Listed entries
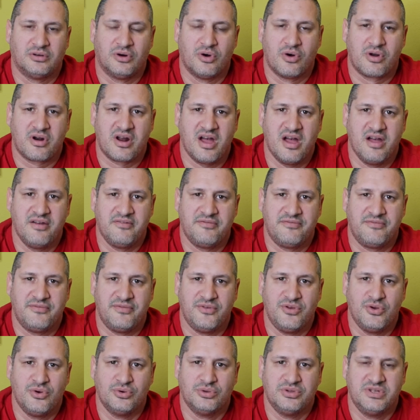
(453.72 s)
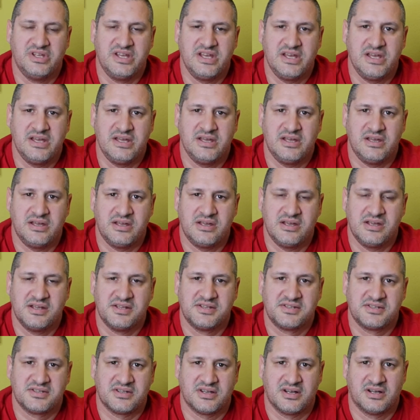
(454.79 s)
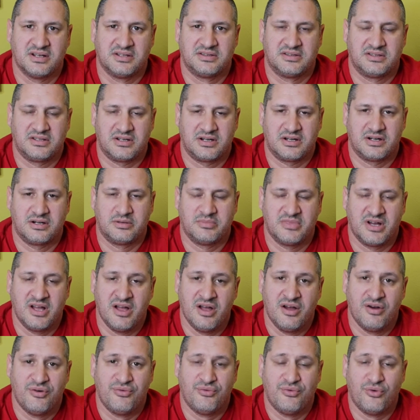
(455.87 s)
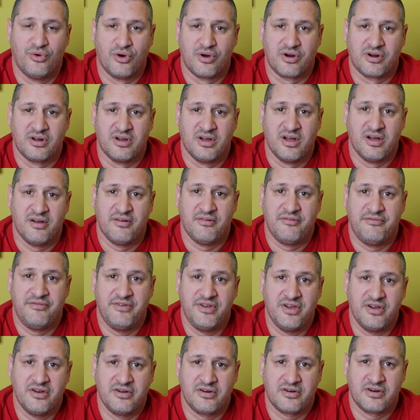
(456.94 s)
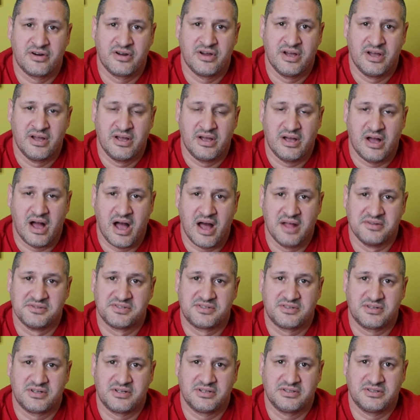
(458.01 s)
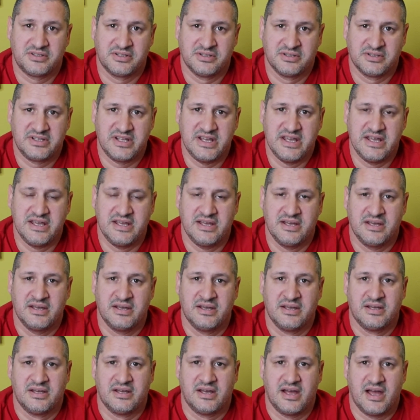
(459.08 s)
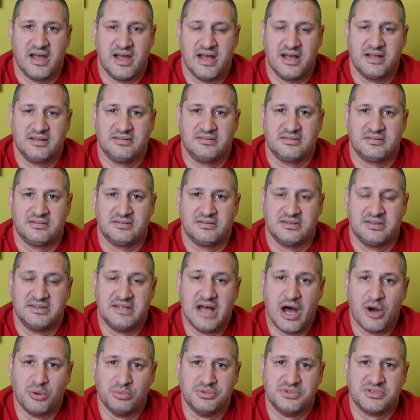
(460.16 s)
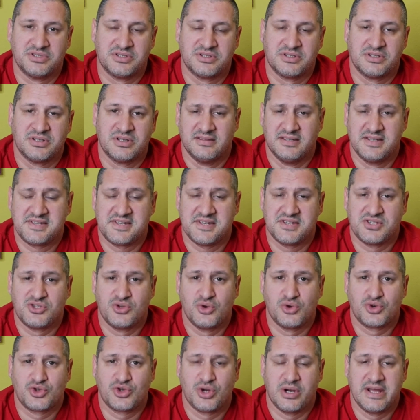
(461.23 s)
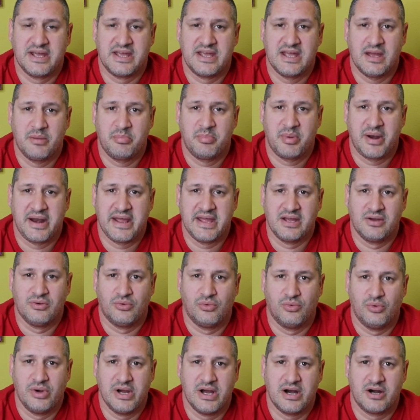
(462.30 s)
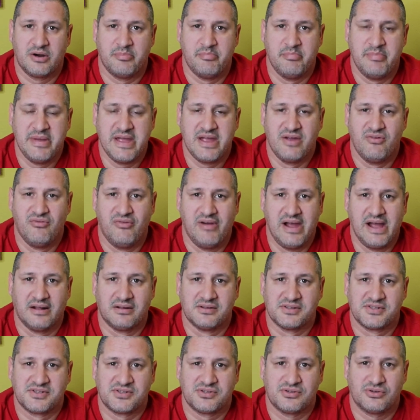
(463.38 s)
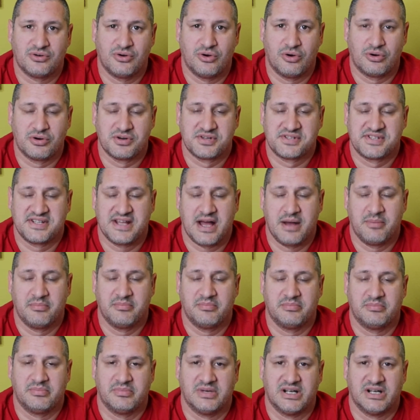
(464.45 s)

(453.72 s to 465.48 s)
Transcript: or FUD is a term for fear, uncertainty and doubt. This is usually happening where big whales or some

Work to complete
Without the images, print all of the lines above exactly.

Your solution
(453.72 s)
(454.79 s)
(455.87 s)
(456.94 s)
(458.01 s)
(459.08 s)
(460.16 s)
(461.23 s)
(462.30 s)
(463.38 s)
(464.45 s)

(453.72 s to 465.48 s)
Transcript: or FUD is a term for fear, uncertainty and doubt. This is usually happening where big whales or some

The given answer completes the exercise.